Bio
As a member of the ATLAS collaboration, the largest experiment in CERN's Large Hadron Collider complex, my research interests lie in searching for the fundamental ingredients of the universe beyond our “Standard Model” of particle physics (SM). As an AI in Science Fellow, my project is to develop Graph Neural Networks for improved collision classification, building on previous work using the relationships between collision events to define graph-based variables able to discriminate between events where Beyond-SM particles were made and where only SM particles were produced. I am also co-leader of the Leptons+X Exotics physics subgroup, helping to lead part of the BSM search program in ATLAS focused on topics including things like lepton flavour violation, leptoquarks, extra dimensions, heavy neutral leptons, and composite/vector-like lepton models. Finally within ATLAS I am an expert in the detector signature for dark matter - missing transverse momentum - and involved in designing new calibration and Machine learning techniques to improve its accuracy, precision and modelling, both at reconstruction and Trigger level.

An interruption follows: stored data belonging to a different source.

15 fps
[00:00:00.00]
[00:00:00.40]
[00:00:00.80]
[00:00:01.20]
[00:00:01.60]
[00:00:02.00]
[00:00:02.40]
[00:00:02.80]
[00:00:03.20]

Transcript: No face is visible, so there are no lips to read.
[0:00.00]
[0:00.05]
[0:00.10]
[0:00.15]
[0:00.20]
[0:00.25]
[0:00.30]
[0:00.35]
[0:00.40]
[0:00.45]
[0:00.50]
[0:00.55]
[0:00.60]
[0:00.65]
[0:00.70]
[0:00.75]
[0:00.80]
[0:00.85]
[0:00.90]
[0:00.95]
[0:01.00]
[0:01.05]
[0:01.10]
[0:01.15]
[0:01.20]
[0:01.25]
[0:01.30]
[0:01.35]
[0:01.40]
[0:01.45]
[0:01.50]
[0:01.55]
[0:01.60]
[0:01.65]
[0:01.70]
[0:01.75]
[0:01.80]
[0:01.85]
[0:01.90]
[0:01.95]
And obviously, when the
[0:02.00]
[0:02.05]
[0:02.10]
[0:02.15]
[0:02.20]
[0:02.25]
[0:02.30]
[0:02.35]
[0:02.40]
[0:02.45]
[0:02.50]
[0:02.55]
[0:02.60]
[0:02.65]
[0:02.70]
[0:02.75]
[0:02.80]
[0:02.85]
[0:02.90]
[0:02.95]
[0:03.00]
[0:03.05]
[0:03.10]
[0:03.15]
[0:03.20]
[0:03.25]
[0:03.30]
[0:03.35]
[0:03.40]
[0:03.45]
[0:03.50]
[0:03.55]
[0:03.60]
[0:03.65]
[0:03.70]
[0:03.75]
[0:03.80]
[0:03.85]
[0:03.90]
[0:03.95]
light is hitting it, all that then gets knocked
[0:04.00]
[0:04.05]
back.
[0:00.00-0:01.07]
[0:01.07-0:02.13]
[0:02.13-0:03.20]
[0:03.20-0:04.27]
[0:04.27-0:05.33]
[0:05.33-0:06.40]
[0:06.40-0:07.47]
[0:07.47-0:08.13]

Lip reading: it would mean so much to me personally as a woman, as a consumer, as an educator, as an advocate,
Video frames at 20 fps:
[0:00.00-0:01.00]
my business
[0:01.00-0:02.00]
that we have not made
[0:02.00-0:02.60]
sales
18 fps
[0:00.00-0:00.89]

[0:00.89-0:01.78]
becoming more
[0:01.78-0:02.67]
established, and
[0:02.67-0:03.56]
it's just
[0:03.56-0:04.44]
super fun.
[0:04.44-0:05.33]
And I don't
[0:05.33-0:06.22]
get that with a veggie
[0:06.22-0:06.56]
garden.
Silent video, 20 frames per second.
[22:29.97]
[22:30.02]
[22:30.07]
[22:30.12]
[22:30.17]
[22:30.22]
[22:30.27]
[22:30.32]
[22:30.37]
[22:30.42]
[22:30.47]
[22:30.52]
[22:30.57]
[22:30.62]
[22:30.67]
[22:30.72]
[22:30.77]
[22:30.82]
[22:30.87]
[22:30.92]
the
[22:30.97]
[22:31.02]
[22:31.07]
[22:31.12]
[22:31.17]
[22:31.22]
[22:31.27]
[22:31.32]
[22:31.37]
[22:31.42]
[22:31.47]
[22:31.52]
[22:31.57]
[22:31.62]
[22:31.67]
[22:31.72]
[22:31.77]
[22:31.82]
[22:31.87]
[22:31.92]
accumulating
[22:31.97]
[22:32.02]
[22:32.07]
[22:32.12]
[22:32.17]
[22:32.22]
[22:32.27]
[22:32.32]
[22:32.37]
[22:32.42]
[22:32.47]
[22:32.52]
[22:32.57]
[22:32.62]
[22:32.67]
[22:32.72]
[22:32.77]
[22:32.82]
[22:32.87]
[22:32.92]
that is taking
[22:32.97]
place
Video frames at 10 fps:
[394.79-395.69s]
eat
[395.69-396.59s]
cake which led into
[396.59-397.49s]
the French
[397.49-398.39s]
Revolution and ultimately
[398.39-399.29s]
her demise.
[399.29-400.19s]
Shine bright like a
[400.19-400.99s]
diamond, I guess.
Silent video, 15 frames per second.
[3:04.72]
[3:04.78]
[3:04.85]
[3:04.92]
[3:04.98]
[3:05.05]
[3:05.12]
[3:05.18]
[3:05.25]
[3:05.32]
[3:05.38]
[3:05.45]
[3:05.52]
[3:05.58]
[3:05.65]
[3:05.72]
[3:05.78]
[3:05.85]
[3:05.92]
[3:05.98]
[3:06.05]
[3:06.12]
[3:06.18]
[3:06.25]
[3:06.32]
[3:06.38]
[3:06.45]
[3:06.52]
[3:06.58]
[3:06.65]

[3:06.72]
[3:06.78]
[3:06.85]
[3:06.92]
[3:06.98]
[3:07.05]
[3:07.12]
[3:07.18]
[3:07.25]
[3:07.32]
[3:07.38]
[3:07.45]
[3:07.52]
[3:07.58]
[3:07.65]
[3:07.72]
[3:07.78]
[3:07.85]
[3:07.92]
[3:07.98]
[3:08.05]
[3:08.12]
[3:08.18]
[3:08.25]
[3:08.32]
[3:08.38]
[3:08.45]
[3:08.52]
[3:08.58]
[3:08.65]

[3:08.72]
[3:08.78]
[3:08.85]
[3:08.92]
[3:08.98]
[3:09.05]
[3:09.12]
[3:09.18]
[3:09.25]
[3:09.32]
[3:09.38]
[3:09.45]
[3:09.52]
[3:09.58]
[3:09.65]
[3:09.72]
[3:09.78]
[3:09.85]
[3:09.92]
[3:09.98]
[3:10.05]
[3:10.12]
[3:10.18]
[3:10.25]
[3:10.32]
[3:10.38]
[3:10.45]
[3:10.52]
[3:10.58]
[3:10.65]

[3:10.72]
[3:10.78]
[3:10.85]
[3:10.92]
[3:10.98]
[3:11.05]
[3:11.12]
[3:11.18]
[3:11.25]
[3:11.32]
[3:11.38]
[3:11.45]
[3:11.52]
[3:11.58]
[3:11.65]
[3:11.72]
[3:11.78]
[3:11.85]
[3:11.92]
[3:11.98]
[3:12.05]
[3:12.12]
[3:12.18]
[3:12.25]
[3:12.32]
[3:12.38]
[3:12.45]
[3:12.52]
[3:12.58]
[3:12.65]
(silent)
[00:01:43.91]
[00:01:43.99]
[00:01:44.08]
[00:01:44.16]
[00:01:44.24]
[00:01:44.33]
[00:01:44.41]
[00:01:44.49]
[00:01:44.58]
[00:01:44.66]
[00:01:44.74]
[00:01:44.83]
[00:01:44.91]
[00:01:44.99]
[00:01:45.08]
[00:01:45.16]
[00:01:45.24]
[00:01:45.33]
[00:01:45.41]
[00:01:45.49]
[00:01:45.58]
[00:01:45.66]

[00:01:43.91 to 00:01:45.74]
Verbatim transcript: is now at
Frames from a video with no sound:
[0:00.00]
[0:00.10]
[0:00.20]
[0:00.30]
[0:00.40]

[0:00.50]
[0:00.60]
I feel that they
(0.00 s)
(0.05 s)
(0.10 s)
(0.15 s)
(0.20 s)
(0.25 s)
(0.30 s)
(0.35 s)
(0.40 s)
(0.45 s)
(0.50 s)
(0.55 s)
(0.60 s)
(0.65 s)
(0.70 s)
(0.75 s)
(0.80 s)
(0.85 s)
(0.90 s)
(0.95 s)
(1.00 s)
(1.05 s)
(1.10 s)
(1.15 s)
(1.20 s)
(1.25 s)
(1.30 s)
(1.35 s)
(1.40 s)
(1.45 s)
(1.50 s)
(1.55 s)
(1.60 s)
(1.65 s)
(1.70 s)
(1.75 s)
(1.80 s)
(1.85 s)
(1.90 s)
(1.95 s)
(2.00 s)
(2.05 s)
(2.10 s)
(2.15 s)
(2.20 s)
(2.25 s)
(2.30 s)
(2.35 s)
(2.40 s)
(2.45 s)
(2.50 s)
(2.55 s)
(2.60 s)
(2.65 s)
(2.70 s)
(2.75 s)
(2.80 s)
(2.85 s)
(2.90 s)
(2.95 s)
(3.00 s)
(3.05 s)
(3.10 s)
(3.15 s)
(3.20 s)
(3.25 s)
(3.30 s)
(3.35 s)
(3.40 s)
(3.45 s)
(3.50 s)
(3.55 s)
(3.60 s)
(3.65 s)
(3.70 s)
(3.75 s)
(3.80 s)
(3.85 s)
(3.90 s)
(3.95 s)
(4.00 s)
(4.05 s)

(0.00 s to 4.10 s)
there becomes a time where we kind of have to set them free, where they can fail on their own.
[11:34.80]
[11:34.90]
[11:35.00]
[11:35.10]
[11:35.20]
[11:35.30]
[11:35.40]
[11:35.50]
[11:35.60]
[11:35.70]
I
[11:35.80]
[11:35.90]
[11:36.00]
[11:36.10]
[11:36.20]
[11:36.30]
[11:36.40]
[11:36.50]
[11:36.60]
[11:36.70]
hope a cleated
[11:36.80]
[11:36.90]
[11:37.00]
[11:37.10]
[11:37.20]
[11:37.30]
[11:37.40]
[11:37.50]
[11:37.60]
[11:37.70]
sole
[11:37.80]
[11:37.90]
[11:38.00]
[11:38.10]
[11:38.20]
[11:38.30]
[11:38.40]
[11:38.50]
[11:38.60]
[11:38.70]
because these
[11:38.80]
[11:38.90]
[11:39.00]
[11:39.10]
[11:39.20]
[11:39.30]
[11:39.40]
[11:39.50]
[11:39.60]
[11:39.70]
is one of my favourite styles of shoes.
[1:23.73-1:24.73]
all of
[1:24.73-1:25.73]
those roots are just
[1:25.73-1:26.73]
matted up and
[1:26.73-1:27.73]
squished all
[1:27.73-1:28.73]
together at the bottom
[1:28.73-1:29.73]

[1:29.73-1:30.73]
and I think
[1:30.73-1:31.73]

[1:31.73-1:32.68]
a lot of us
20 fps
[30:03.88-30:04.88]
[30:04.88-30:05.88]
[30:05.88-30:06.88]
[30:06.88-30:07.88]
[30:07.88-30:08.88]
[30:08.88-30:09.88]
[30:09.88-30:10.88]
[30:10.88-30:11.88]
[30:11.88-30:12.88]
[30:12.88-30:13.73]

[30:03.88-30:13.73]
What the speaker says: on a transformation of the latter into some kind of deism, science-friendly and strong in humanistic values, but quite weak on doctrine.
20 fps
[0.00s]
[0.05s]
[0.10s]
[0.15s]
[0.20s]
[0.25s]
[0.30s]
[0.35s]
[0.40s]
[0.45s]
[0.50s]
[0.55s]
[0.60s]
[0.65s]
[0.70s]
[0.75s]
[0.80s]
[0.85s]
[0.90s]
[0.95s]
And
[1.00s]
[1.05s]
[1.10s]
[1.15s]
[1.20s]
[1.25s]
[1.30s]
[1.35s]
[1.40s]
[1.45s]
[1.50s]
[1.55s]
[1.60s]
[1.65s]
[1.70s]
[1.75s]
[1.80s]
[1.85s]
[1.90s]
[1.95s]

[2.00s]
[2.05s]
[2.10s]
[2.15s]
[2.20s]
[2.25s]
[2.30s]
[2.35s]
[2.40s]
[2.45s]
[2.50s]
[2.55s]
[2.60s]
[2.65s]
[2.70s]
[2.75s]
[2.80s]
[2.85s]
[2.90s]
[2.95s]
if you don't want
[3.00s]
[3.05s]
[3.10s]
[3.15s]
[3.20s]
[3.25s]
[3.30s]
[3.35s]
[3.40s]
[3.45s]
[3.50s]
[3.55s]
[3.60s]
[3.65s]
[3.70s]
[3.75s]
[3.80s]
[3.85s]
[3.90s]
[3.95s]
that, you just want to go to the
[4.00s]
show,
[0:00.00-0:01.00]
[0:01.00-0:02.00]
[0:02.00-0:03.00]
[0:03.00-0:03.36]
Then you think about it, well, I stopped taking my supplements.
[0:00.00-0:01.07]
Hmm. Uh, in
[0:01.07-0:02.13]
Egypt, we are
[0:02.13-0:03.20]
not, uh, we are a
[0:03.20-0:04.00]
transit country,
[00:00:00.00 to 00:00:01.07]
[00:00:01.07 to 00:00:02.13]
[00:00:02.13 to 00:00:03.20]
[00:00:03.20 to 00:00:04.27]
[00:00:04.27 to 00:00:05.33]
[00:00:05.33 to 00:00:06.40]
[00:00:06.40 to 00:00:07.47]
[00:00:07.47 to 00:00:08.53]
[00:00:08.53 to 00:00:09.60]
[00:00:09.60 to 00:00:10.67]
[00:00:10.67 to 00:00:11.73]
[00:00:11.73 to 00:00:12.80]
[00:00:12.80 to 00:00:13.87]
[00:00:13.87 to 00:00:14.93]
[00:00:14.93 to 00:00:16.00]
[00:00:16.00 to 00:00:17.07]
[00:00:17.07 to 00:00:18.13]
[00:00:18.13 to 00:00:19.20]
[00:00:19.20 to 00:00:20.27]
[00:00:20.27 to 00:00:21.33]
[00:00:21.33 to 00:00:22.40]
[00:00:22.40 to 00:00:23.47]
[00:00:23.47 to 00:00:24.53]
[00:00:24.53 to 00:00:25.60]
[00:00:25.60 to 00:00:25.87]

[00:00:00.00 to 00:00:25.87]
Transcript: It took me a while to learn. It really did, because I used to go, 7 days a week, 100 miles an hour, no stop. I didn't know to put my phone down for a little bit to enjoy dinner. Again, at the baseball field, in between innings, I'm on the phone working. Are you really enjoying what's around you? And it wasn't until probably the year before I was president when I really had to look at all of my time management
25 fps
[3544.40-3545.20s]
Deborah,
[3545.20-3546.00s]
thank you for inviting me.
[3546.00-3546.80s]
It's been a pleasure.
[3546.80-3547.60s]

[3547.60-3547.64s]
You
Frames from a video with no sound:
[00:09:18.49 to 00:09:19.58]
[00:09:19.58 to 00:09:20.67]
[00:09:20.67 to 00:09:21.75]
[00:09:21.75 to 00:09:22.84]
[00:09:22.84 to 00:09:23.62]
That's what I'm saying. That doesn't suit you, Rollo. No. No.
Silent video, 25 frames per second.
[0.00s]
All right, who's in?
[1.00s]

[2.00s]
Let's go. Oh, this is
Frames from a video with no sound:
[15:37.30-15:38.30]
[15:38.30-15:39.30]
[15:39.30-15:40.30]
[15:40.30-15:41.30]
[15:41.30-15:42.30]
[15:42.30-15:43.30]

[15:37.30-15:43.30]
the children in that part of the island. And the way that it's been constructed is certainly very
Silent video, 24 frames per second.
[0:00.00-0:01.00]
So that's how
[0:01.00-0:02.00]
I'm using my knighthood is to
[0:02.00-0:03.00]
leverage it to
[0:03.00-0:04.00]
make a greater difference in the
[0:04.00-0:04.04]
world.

I am part of the European Committee for Future Accelerator's Early-Career Researcher panel, advocating for ECR views in the decision-making process for future colliders.
Prior to this I was a Research Fellow at Peterhouse, Cambridge, primarily improving our detector signature for invisible particles like Dark Matter, through the measurement of “missing transverse momentum” both at Trigger and Reconstruction levels, after completing my PhD and MSci in Physics at King’s College, Cambridge. During my PhD I searched for supersymmetry, leptoquarks, and unexpected lepton charge-flavour asymmetries hiding within our collision data.